● Work to be completed
In the entries below, find the line with "Frames from a" and the line with "Transcript: kind of", then retype both and everything between them exactly. Do not copy the pictures.

● Data listing
::::

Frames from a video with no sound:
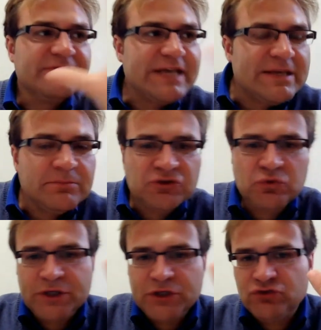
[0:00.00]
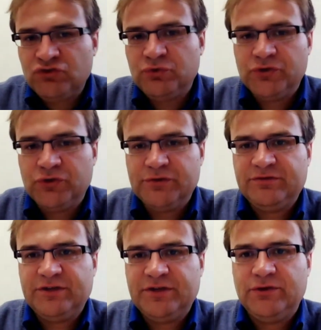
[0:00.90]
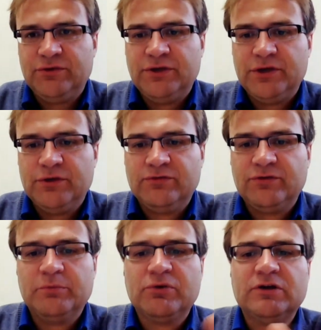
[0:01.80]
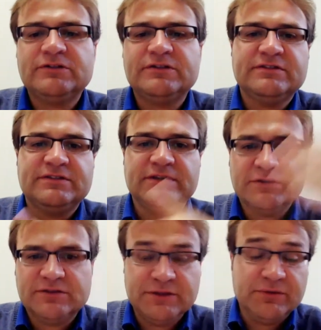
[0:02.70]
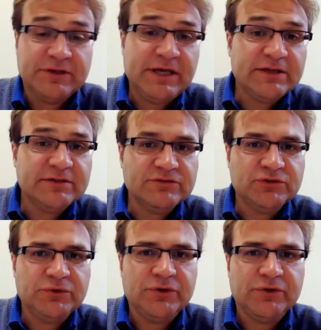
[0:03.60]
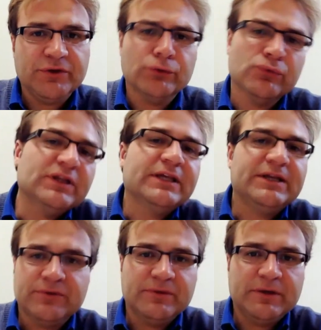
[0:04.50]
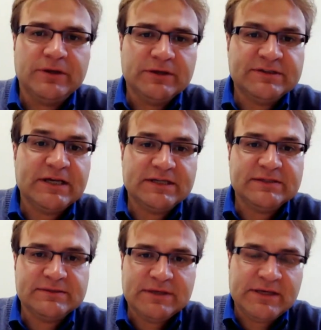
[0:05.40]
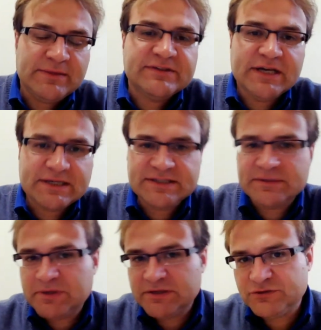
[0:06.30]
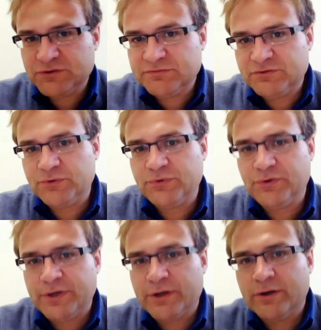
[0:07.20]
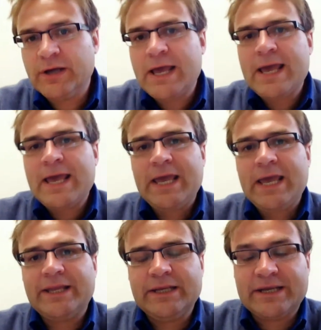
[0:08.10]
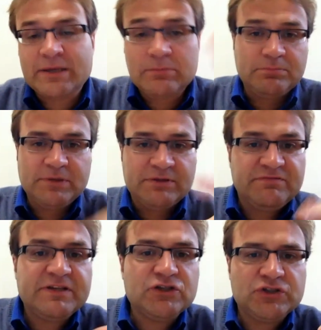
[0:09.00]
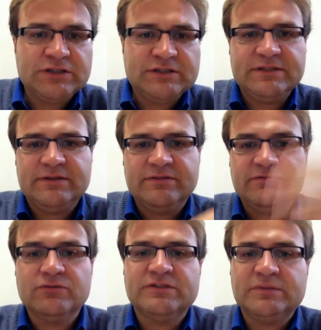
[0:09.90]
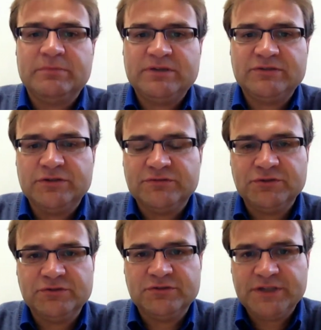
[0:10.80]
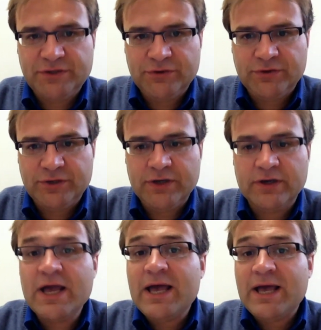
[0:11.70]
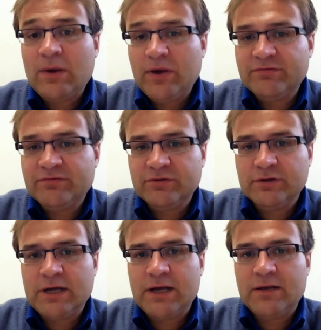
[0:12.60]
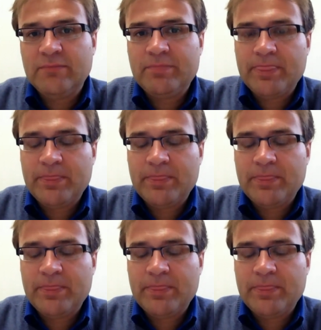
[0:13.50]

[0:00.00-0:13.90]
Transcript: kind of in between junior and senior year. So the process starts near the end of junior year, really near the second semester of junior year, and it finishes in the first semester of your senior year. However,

::::

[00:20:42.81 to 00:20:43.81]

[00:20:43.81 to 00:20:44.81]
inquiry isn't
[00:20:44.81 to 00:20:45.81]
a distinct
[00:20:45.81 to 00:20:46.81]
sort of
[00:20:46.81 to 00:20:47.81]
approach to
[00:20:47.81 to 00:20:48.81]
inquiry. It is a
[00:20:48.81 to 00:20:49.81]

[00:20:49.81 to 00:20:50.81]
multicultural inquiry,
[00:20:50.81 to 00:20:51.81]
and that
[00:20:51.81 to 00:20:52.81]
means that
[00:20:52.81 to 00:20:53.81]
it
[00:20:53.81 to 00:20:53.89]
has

::::

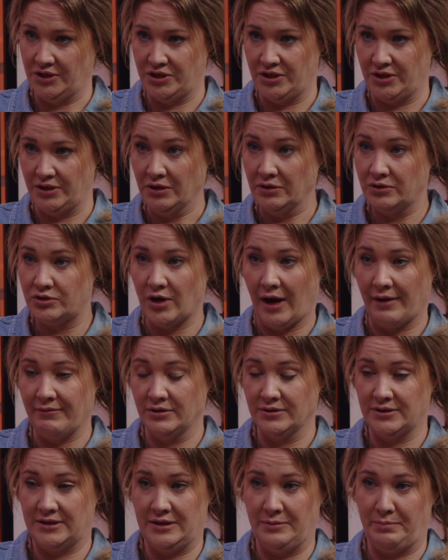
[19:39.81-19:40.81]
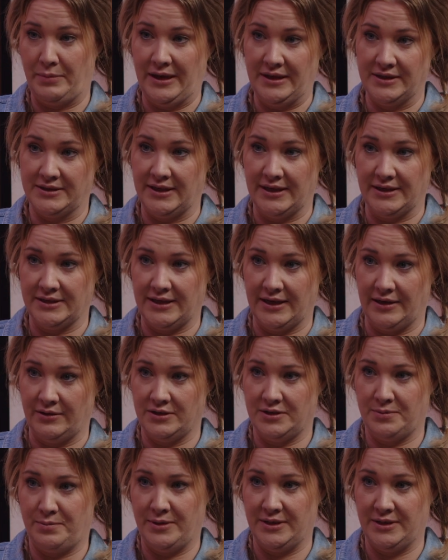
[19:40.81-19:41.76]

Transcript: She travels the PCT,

::::

● Output
Frames from a video with no sound:
[0:00.00]
[0:00.90]
[0:01.80]
[0:02.70]
[0:03.60]
[0:04.50]
[0:05.40]
[0:06.30]
[0:07.20]
[0:08.10]
[0:09.00]
[0:09.90]
[0:10.80]
[0:11.70]
[0:12.60]
[0:13.50]

[0:00.00-0:13.90]
Transcript: kind of in between junior and senior year. So the process starts near the end of junior year, really near the second semester of junior year, and it finishes in the first semester of your senior year. However,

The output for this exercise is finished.